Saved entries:
####

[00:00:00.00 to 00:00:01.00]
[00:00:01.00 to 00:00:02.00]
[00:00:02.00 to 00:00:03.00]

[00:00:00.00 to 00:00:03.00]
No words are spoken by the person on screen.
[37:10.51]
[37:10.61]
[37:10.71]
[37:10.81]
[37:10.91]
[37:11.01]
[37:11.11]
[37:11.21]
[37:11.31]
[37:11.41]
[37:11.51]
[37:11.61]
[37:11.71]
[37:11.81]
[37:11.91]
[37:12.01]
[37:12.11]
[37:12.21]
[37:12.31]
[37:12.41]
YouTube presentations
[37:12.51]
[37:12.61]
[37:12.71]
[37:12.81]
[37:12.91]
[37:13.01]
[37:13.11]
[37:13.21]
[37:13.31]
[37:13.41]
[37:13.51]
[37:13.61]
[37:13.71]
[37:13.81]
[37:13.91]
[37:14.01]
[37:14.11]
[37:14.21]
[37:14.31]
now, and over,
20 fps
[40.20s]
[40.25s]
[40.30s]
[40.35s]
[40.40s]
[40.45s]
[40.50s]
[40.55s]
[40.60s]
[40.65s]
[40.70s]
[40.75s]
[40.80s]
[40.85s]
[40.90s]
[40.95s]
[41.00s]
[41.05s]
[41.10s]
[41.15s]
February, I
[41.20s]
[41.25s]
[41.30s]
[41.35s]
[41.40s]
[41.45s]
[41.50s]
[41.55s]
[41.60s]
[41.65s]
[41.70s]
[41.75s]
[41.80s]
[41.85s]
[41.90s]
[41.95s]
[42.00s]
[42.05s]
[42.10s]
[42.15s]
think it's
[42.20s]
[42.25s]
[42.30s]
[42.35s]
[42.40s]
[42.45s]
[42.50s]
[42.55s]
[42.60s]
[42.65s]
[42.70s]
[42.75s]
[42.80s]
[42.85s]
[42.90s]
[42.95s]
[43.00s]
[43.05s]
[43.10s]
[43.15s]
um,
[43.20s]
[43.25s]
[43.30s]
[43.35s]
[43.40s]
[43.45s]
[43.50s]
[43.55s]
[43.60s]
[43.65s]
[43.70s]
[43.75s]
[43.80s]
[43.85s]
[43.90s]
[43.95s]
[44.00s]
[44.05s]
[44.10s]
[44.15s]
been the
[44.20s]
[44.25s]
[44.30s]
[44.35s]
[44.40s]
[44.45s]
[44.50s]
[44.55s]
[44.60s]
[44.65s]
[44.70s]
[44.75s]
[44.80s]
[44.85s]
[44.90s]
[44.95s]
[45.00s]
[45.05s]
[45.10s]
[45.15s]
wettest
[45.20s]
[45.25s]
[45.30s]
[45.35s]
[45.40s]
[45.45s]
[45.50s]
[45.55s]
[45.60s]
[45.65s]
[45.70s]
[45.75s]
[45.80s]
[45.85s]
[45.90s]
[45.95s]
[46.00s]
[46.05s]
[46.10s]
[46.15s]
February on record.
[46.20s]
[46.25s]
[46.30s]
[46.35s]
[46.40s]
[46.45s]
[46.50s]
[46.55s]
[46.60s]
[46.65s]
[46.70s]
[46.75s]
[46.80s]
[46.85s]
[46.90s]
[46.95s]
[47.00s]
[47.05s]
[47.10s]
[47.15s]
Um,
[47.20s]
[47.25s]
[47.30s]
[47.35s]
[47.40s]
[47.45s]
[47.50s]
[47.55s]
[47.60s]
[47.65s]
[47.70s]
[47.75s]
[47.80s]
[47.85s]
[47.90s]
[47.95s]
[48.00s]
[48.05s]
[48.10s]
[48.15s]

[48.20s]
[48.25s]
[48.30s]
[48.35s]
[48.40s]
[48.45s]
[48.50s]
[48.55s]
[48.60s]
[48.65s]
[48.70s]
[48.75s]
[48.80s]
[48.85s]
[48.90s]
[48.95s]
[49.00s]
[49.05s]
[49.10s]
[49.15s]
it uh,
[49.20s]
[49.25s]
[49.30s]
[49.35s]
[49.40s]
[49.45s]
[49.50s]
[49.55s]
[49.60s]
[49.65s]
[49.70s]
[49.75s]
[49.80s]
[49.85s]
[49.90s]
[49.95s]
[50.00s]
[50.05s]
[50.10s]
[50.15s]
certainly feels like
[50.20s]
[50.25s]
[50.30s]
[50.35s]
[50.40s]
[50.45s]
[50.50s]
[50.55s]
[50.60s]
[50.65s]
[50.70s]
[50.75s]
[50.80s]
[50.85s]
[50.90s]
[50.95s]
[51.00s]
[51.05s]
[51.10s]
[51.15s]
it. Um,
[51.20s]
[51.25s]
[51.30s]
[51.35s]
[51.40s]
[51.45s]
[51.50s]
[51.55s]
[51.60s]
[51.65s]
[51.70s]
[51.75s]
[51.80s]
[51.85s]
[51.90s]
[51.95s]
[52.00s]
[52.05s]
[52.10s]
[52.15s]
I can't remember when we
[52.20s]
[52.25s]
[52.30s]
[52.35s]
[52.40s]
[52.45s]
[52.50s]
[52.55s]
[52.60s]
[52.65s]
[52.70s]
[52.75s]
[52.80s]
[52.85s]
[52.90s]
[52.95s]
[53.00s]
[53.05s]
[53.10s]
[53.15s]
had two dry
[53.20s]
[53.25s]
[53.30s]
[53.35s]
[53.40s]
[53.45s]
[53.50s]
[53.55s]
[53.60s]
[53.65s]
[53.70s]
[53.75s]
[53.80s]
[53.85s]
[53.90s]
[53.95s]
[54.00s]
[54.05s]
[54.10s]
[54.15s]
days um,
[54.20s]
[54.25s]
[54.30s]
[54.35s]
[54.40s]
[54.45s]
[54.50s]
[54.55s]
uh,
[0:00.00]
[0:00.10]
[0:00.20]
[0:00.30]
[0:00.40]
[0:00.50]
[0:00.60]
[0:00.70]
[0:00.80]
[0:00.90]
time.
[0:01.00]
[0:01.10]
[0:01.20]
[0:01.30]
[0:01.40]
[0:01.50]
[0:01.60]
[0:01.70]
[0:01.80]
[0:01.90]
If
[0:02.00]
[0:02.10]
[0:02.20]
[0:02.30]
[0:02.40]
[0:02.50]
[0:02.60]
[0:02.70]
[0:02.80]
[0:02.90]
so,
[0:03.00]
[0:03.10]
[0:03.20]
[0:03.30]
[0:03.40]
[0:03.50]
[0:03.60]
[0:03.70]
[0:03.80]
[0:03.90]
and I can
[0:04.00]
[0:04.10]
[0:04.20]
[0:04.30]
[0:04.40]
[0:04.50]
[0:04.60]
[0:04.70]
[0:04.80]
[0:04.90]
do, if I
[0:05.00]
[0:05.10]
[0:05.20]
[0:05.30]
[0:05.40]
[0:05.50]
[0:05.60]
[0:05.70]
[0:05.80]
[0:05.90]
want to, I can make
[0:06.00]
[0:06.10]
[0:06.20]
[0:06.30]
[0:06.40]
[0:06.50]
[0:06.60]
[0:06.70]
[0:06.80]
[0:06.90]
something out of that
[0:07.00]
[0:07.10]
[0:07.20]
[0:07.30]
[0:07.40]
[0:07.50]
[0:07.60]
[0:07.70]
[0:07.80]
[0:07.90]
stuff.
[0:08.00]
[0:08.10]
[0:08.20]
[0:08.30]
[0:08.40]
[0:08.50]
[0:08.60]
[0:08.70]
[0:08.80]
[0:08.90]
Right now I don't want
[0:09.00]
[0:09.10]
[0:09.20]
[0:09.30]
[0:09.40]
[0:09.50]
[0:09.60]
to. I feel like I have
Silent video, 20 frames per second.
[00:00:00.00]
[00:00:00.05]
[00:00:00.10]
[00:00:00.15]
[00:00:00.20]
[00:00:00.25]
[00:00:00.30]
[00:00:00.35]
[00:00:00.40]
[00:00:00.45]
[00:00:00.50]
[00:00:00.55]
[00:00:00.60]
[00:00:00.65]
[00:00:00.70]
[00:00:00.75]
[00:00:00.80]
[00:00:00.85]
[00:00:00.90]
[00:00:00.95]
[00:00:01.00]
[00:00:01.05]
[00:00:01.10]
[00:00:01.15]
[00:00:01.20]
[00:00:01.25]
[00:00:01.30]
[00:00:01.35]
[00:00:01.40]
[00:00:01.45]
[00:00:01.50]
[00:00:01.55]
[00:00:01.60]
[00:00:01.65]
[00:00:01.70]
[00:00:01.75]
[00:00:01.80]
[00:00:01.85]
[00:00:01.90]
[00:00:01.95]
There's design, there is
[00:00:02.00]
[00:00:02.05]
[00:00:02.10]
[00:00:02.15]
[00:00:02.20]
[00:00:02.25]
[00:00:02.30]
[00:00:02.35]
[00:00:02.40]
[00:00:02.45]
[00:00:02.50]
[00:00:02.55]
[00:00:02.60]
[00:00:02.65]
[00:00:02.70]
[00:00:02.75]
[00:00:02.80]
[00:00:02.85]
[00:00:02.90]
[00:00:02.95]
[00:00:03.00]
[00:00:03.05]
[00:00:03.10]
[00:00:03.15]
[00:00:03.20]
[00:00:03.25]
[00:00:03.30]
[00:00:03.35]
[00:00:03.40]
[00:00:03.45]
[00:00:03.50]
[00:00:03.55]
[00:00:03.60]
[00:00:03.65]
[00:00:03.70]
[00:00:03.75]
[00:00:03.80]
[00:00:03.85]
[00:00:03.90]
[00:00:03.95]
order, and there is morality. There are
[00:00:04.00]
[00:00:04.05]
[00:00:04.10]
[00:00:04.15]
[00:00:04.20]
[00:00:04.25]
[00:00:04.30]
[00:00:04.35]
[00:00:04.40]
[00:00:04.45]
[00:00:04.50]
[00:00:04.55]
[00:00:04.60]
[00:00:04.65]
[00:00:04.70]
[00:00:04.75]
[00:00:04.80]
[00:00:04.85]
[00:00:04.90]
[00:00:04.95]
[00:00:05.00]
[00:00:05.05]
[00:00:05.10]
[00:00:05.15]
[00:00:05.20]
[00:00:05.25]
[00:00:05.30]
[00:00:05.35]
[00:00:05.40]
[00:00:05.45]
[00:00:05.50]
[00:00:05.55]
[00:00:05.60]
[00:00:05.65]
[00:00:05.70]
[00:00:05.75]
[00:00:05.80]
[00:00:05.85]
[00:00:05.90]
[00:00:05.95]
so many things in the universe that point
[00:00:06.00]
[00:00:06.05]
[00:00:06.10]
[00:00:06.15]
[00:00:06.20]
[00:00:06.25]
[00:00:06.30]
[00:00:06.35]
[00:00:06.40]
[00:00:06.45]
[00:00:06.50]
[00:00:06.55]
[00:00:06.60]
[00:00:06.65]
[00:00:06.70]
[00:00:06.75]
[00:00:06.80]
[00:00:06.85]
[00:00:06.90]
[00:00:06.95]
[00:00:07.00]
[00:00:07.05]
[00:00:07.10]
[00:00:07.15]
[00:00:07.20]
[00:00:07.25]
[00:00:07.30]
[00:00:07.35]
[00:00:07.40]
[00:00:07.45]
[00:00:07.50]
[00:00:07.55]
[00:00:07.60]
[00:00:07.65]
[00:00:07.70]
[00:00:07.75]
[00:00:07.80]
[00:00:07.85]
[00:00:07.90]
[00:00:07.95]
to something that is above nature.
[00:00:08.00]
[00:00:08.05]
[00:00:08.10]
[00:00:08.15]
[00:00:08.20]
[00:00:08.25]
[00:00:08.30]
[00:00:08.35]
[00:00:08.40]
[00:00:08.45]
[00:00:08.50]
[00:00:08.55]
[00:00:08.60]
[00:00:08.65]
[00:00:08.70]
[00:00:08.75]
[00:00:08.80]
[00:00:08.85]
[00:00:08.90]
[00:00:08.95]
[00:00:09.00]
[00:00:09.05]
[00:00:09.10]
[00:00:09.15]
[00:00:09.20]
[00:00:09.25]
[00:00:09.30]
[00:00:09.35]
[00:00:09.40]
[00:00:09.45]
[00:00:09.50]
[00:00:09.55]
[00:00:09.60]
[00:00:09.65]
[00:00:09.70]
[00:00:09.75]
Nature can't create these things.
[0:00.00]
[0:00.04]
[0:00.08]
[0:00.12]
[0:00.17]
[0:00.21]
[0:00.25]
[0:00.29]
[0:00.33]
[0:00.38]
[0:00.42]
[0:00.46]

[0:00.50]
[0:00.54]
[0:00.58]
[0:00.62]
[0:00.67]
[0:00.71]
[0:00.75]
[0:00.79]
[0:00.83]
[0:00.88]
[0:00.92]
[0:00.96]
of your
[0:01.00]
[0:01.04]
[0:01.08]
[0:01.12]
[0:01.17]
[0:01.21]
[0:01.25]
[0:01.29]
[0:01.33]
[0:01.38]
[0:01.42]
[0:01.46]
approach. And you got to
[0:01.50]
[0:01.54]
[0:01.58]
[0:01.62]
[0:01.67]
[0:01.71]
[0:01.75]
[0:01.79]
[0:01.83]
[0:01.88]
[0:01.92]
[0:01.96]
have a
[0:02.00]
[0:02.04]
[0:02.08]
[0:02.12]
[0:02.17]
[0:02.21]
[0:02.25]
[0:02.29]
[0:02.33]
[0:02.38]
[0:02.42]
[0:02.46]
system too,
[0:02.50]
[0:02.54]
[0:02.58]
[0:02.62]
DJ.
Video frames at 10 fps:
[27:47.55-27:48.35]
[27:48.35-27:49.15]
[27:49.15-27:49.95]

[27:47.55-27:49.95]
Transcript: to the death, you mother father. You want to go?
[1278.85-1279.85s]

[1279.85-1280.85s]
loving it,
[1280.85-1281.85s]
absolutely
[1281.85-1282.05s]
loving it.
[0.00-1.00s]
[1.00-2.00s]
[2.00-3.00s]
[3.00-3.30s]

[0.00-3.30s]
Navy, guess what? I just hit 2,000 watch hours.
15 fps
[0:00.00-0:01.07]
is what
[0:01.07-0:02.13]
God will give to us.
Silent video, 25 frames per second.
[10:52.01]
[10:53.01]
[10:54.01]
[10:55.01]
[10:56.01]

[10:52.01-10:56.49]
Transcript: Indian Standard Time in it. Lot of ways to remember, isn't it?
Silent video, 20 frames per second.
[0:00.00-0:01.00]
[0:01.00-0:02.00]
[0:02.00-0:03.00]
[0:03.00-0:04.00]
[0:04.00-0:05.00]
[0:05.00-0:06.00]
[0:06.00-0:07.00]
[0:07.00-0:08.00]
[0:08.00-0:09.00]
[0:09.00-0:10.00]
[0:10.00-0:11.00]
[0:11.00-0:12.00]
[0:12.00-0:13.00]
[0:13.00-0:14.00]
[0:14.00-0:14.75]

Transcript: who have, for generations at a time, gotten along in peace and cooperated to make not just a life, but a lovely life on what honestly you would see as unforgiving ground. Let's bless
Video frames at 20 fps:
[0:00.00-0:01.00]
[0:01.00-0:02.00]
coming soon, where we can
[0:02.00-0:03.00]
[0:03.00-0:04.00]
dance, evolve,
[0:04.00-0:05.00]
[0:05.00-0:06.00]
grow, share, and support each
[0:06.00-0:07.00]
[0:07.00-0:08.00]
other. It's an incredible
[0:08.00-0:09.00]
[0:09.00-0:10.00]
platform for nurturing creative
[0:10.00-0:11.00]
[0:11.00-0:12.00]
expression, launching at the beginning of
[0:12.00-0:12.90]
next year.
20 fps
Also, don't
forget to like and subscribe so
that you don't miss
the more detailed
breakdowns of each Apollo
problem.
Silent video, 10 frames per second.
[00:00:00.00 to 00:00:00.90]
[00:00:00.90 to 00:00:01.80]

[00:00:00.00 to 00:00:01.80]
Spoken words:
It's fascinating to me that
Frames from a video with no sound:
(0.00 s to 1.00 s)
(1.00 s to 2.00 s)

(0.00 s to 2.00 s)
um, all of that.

####

## [What to produce]
Could you reproduce, exactly, every line above from the line with "[00:00:06.15]" to the line with "[00:00:07.40]", and no other line? Both ends count.

## [Solution to the problem]
[00:00:06.15]
[00:00:06.20]
[00:00:06.25]
[00:00:06.30]
[00:00:06.35]
[00:00:06.40]
[00:00:06.45]
[00:00:06.50]
[00:00:06.55]
[00:00:06.60]
[00:00:06.65]
[00:00:06.70]
[00:00:06.75]
[00:00:06.80]
[00:00:06.85]
[00:00:06.90]
[00:00:06.95]
[00:00:07.00]
[00:00:07.05]
[00:00:07.10]
[00:00:07.15]
[00:00:07.20]
[00:00:07.25]
[00:00:07.30]
[00:00:07.35]
[00:00:07.40]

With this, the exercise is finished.